***** RECORDS PROVIDED *****

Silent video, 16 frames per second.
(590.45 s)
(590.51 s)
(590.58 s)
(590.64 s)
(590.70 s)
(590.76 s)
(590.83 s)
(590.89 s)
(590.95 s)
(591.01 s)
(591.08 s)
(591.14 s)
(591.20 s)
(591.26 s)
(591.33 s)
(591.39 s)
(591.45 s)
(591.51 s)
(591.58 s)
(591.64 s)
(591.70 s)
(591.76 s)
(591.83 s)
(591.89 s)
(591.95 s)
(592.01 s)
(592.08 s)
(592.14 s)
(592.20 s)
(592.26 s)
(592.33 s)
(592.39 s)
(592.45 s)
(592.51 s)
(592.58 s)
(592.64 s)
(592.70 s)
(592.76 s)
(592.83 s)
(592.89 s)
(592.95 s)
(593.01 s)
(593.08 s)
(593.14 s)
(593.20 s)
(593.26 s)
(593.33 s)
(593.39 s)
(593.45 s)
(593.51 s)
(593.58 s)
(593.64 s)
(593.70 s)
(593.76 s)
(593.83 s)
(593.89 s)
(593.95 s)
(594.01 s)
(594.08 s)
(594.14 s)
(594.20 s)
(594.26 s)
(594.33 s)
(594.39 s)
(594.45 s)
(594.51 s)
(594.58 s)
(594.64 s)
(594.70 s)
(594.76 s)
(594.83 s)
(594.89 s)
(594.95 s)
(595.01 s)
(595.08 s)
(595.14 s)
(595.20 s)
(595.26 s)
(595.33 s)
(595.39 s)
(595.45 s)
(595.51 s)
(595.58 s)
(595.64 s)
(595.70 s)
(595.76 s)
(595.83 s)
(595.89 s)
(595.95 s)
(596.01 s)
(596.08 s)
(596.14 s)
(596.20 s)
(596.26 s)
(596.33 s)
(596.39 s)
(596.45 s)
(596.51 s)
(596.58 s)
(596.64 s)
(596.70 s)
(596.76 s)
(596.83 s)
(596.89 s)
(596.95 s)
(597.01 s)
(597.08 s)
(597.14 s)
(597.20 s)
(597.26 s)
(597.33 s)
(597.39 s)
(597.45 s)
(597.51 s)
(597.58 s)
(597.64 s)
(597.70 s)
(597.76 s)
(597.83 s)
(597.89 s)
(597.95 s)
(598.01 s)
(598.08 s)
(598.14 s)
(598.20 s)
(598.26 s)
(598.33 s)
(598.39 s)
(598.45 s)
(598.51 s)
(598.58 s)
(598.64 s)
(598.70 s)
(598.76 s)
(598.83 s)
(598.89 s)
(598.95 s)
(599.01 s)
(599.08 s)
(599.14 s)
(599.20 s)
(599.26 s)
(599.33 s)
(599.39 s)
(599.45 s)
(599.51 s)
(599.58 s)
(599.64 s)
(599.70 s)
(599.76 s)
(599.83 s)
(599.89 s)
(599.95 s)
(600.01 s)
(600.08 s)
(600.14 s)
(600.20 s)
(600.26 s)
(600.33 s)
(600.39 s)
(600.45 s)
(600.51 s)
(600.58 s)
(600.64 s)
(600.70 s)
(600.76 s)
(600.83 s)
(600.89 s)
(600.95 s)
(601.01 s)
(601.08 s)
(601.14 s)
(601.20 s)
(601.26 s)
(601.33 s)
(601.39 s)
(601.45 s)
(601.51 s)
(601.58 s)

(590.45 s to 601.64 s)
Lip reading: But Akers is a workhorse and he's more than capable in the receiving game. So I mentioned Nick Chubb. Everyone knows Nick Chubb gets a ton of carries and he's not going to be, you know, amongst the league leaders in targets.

*****

• [YOUR ASSIGNMENT]: All of the data above must be set down again exactly.

• [RESPONSE]:
Silent video, 16 frames per second.
(590.45 s)
(590.51 s)
(590.58 s)
(590.64 s)
(590.70 s)
(590.76 s)
(590.83 s)
(590.89 s)
(590.95 s)
(591.01 s)
(591.08 s)
(591.14 s)
(591.20 s)
(591.26 s)
(591.33 s)
(591.39 s)
(591.45 s)
(591.51 s)
(591.58 s)
(591.64 s)
(591.70 s)
(591.76 s)
(591.83 s)
(591.89 s)
(591.95 s)
(592.01 s)
(592.08 s)
(592.14 s)
(592.20 s)
(592.26 s)
(592.33 s)
(592.39 s)
(592.45 s)
(592.51 s)
(592.58 s)
(592.64 s)
(592.70 s)
(592.76 s)
(592.83 s)
(592.89 s)
(592.95 s)
(593.01 s)
(593.08 s)
(593.14 s)
(593.20 s)
(593.26 s)
(593.33 s)
(593.39 s)
(593.45 s)
(593.51 s)
(593.58 s)
(593.64 s)
(593.70 s)
(593.76 s)
(593.83 s)
(593.89 s)
(593.95 s)
(594.01 s)
(594.08 s)
(594.14 s)
(594.20 s)
(594.26 s)
(594.33 s)
(594.39 s)
(594.45 s)
(594.51 s)
(594.58 s)
(594.64 s)
(594.70 s)
(594.76 s)
(594.83 s)
(594.89 s)
(594.95 s)
(595.01 s)
(595.08 s)
(595.14 s)
(595.20 s)
(595.26 s)
(595.33 s)
(595.39 s)
(595.45 s)
(595.51 s)
(595.58 s)
(595.64 s)
(595.70 s)
(595.76 s)
(595.83 s)
(595.89 s)
(595.95 s)
(596.01 s)
(596.08 s)
(596.14 s)
(596.20 s)
(596.26 s)
(596.33 s)
(596.39 s)
(596.45 s)
(596.51 s)
(596.58 s)
(596.64 s)
(596.70 s)
(596.76 s)
(596.83 s)
(596.89 s)
(596.95 s)
(597.01 s)
(597.08 s)
(597.14 s)
(597.20 s)
(597.26 s)
(597.33 s)
(597.39 s)
(597.45 s)
(597.51 s)
(597.58 s)
(597.64 s)
(597.70 s)
(597.76 s)
(597.83 s)
(597.89 s)
(597.95 s)
(598.01 s)
(598.08 s)
(598.14 s)
(598.20 s)
(598.26 s)
(598.33 s)
(598.39 s)
(598.45 s)
(598.51 s)
(598.58 s)
(598.64 s)
(598.70 s)
(598.76 s)
(598.83 s)
(598.89 s)
(598.95 s)
(599.01 s)
(599.08 s)
(599.14 s)
(599.20 s)
(599.26 s)
(599.33 s)
(599.39 s)
(599.45 s)
(599.51 s)
(599.58 s)
(599.64 s)
(599.70 s)
(599.76 s)
(599.83 s)
(599.89 s)
(599.95 s)
(600.01 s)
(600.08 s)
(600.14 s)
(600.20 s)
(600.26 s)
(600.33 s)
(600.39 s)
(600.45 s)
(600.51 s)
(600.58 s)
(600.64 s)
(600.70 s)
(600.76 s)
(600.83 s)
(600.89 s)
(600.95 s)
(601.01 s)
(601.08 s)
(601.14 s)
(601.20 s)
(601.26 s)
(601.33 s)
(601.39 s)
(601.45 s)
(601.51 s)
(601.58 s)

(590.45 s to 601.64 s)
Lip reading: But Akers is a workhorse and he's more than capable in the receiving game. So I mentioned Nick Chubb. Everyone knows Nick Chubb gets a ton of carries and he's not going to be, you know, amongst the league leaders in targets.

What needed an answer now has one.